Architectures spirituelles de l’espace.
Peintures acryliques (60 cm x 73cm).
Parmi les espèces vivant sur terre, l’homme est probablement le seul à posséder cette disposition à l’adaptation et à la transformation de ses conditions d’existence. Par la qualité de son cerveau, il peut se projeter dans d’autres espaces imaginaires. J’essayais de transcrire par le pinceau ses audaces de transmigration, délaissant la peinture à l’huile au profit de l’acrylique, d’une exécution plus rapide.
La vie intérieure de mes personnages, tendue comme un arc, déplaçait la respiration de la terre vers d’autres structures. En voilant contraintes, besoins et pulsions par le biais de leurs rêves, les acteurs de mes tableaux migraient du monde d’en bas vers celui d’en haut. Leur langage devenait une ligne courbe et ascensionnelle qui lacérait l’enveloppe des ténèbres.
Assimilant leur vie physique à une ligne horizontale, je confrontais leurs manifestations spirituelles à la verticale des désirs et des prouesses. Les chemins d’ombres et d’hésitations, mais aussi leurs fissures morales, s’y atténuaient. Par leurs dispositions naturelles au perfectionnement et leur aptitude aux métamorphoses, mes personnages s’appropriaient la nuit des temps. Ils la redessinaient à leur image. Sculpteurs de leur propre monde intérieur, ils donnaient, au sens de leurs rêves, une intention, une orientation et une finalité vers une improbable survie. Abreuvés des nourritures terrestres, ils en redemandaient toujours. Tels des grains de sable, ils s’illuminaient d’immensité.

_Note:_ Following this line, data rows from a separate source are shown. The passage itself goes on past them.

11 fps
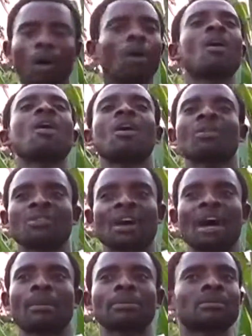
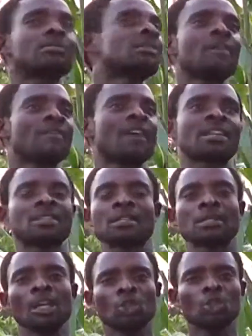other
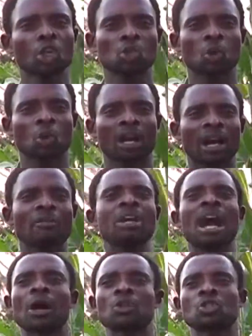devices just to carry
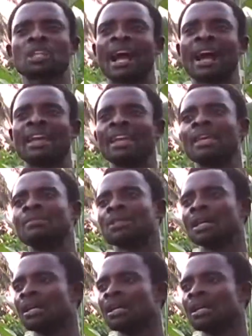out their aims,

Décrivant cette période de ma peinture, Roger Secrétain, ancien maire d’Orléans et homme de lettres, écrivait qu’elle était un effort de mutation de l’inquiétude vers l’apaisement, du fantasme vers le naturel, de l’ombre vers la clarté sur une route qui irait en quelque sorte de Jérôme Bosch à Botticelli, hors des temps et des lieux, et qui traverse cependant notre actualité.
Une nouvelle fois, je creusais dans le cerveau de mes personnages. Il me fallait y dégager de nouveaux sentiers sans me perdre dans son labyrinthe alambiqué. En élaborant les architectures spirituelles et physiques de leurs nouveaux environnements, mes acteurs s’appropriaient le cosmos. Ces structures encéphaliques s’apparentaient à des vies reconstruites dépourvues d’enveloppe charnelle. Ils accédaient au séjour des bienheureux, comparables à une humanité hyperboréenne.
Afin de disposer de formes résumant mes recherches, je puisais dans des illustrations de l’encéphale. Les protubérances du cerveau, ses lobes, saillies et scissures, ses arborescences et ses circonvolutions, devinrent mes nouvelles sources d’inspiration. Il ne m’était plus nécessaire de représenter l’homme. Il s’était métamorphosé.
Cette période fut alors marquée par les prémisses d’un abandon progressif de la forme identifiable au profit d’une abstraction naissante.